*Goal of the exercise:* Set down each line of the material that follows, exactly, with no pictures.

*Provided records:*
= = = = =

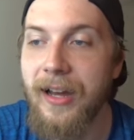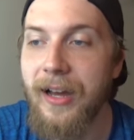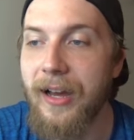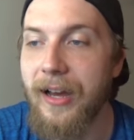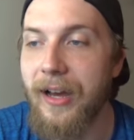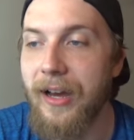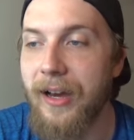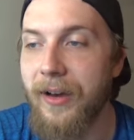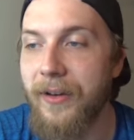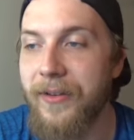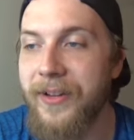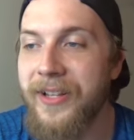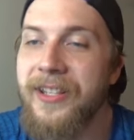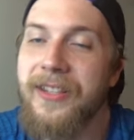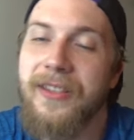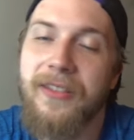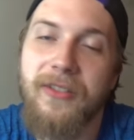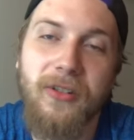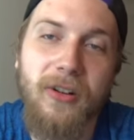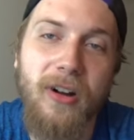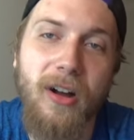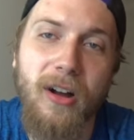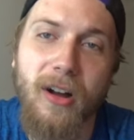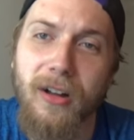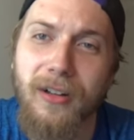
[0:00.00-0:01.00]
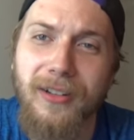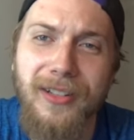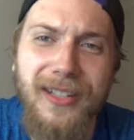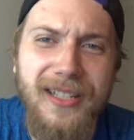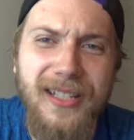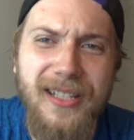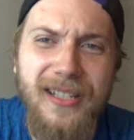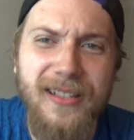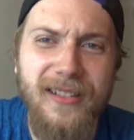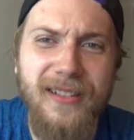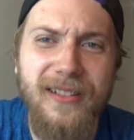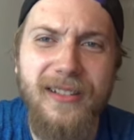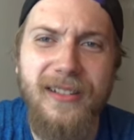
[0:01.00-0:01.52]
They're all
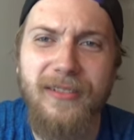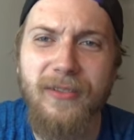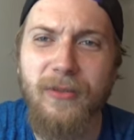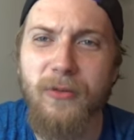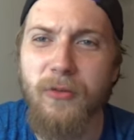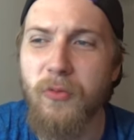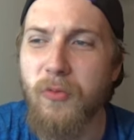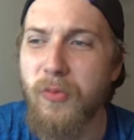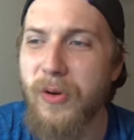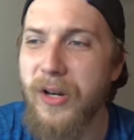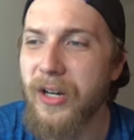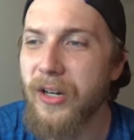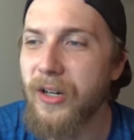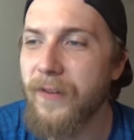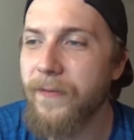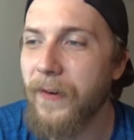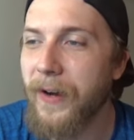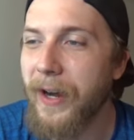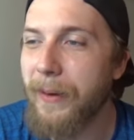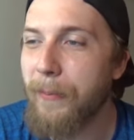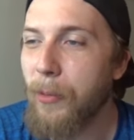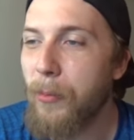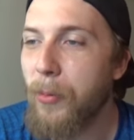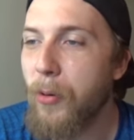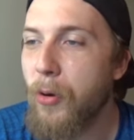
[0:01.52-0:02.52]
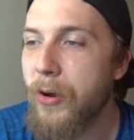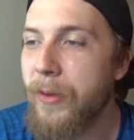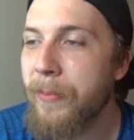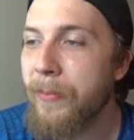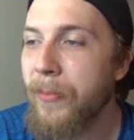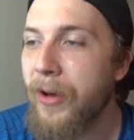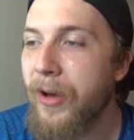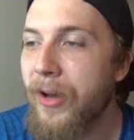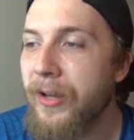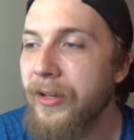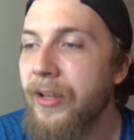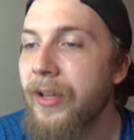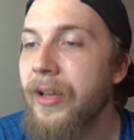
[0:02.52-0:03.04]
this weird, forgettable
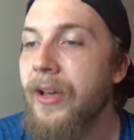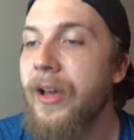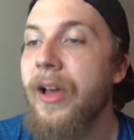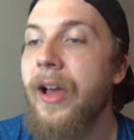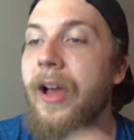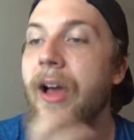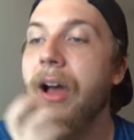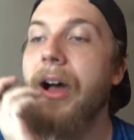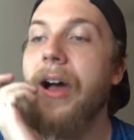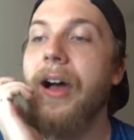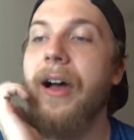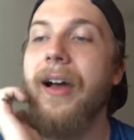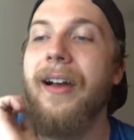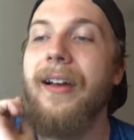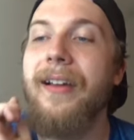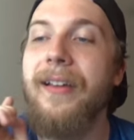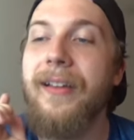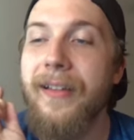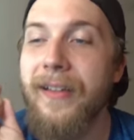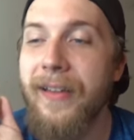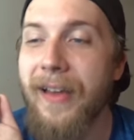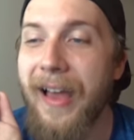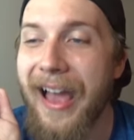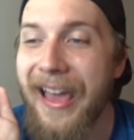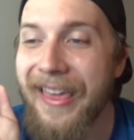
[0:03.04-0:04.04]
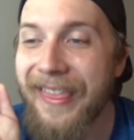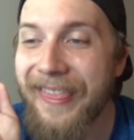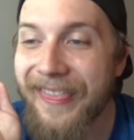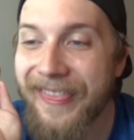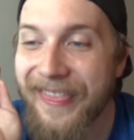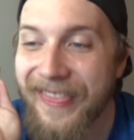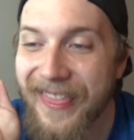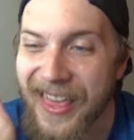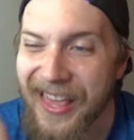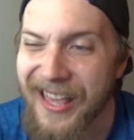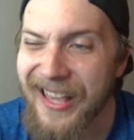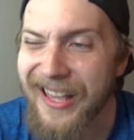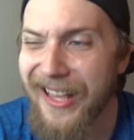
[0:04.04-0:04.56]
Pokemon. I
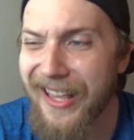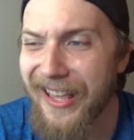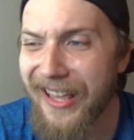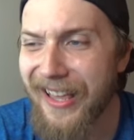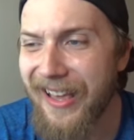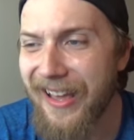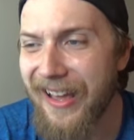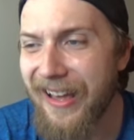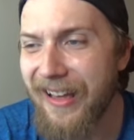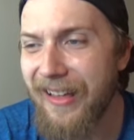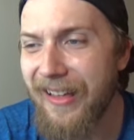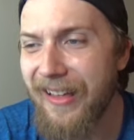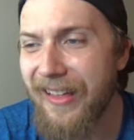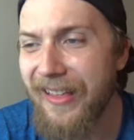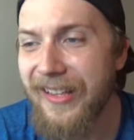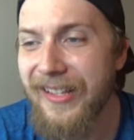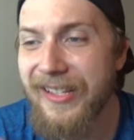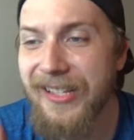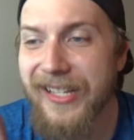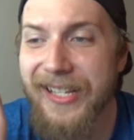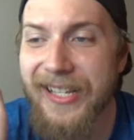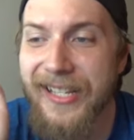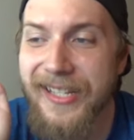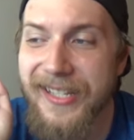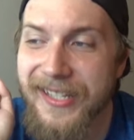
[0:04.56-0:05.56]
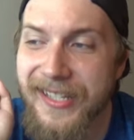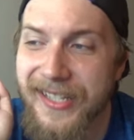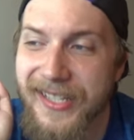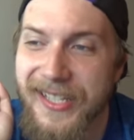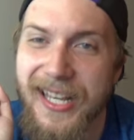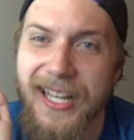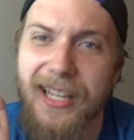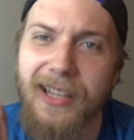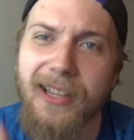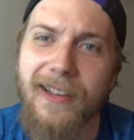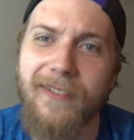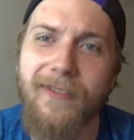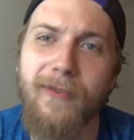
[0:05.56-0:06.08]
think
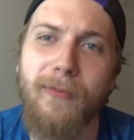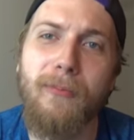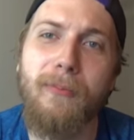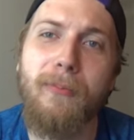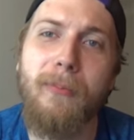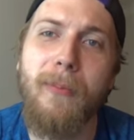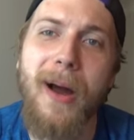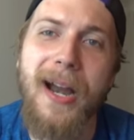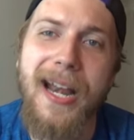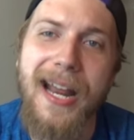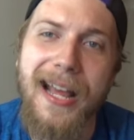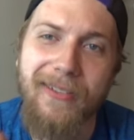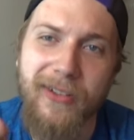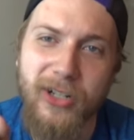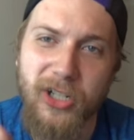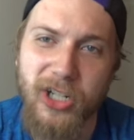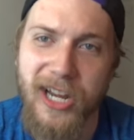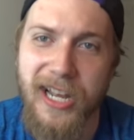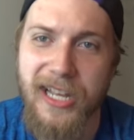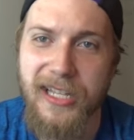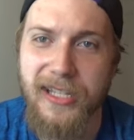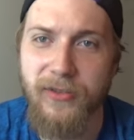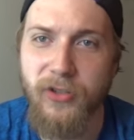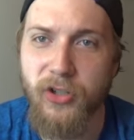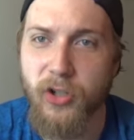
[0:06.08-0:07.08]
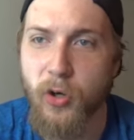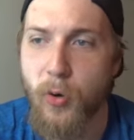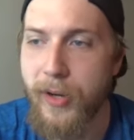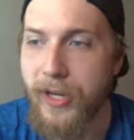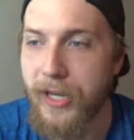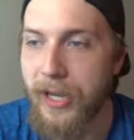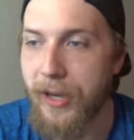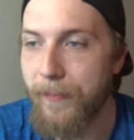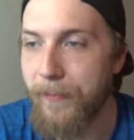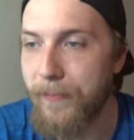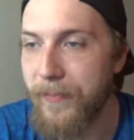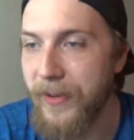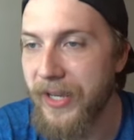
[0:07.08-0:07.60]
Sigilyph might have a chance of showing
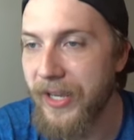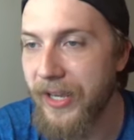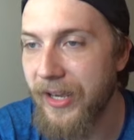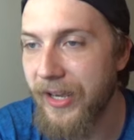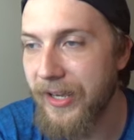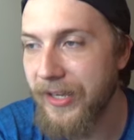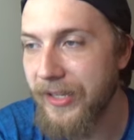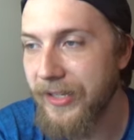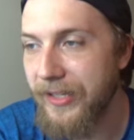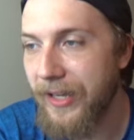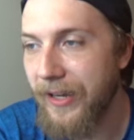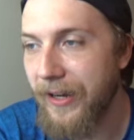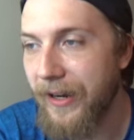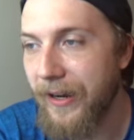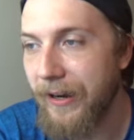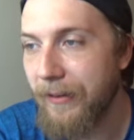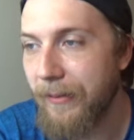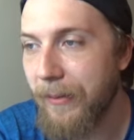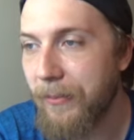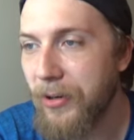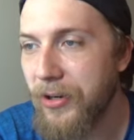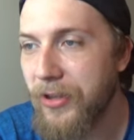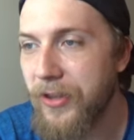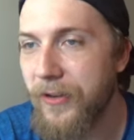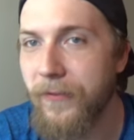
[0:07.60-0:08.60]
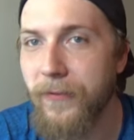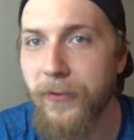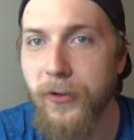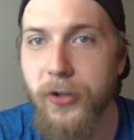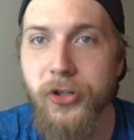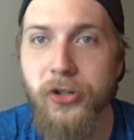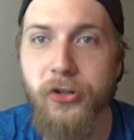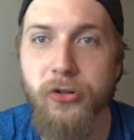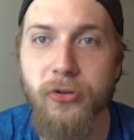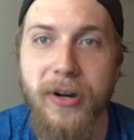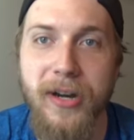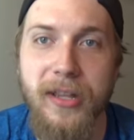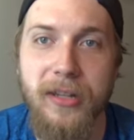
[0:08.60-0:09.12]
up, because I remember in the
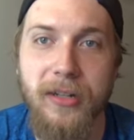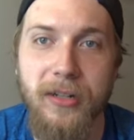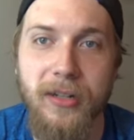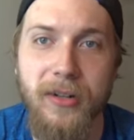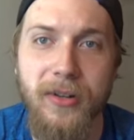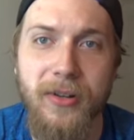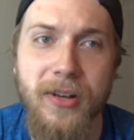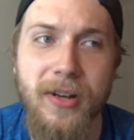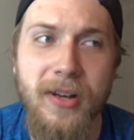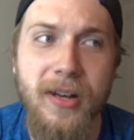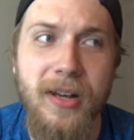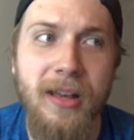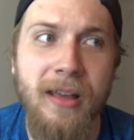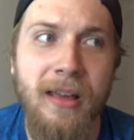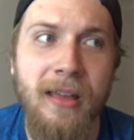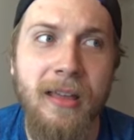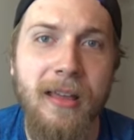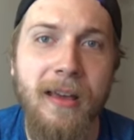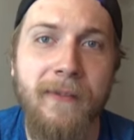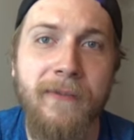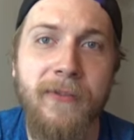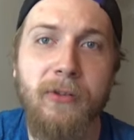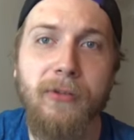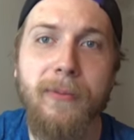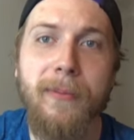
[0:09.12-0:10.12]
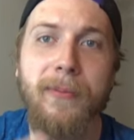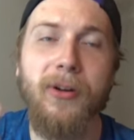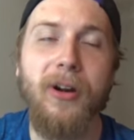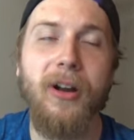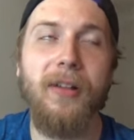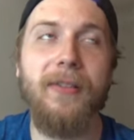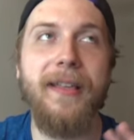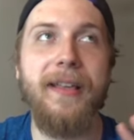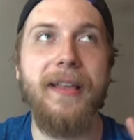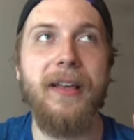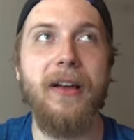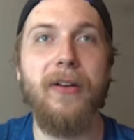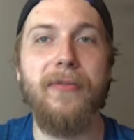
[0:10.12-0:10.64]
first trailer, if you remember
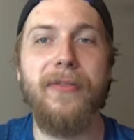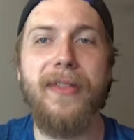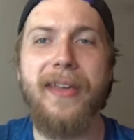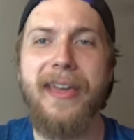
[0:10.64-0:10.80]
on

= = = = =

*Answer to the problem:*
[0:00.00-0:01.00]
[0:01.00-0:01.52]
They're all
[0:01.52-0:02.52]
[0:02.52-0:03.04]
this weird, forgettable
[0:03.04-0:04.04]
[0:04.04-0:04.56]
Pokemon. I
[0:04.56-0:05.56]
[0:05.56-0:06.08]
think
[0:06.08-0:07.08]
[0:07.08-0:07.60]
Sigilyph might have a chance of showing
[0:07.60-0:08.60]
[0:08.60-0:09.12]
up, because I remember in the
[0:09.12-0:10.12]
[0:10.12-0:10.64]
first trailer, if you remember
[0:10.64-0:10.80]
on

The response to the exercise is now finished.